## What is being asked:
One line at a time, check the entries below for the word "Silent", and copy each line that has it.

## Available records:
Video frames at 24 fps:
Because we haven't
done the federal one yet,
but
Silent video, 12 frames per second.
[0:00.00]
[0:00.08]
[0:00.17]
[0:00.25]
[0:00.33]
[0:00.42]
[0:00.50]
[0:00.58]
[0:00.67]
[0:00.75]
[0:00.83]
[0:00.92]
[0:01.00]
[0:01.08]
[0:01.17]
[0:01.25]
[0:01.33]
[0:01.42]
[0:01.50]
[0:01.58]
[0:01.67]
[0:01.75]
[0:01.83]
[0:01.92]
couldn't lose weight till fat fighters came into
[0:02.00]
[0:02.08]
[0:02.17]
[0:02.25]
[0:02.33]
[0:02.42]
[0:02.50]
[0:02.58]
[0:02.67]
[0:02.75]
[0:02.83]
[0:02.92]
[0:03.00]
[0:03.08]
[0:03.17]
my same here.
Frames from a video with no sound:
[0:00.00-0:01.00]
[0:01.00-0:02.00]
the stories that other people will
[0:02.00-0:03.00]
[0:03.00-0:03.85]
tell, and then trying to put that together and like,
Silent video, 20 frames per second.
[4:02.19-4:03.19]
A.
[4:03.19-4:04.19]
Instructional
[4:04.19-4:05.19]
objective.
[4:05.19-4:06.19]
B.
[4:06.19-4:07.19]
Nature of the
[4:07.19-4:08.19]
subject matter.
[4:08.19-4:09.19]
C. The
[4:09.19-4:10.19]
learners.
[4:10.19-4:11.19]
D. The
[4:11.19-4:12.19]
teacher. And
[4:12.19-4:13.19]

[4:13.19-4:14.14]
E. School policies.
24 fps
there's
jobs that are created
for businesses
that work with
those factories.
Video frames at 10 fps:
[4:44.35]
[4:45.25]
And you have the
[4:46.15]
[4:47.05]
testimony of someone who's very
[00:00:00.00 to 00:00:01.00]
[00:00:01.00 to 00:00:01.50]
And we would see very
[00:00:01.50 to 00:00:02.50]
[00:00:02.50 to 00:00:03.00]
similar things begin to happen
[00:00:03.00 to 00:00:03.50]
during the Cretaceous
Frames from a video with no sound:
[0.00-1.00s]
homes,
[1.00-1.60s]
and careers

## Output below:
Silent video, 12 frames per second.
Silent video, 20 frames per second.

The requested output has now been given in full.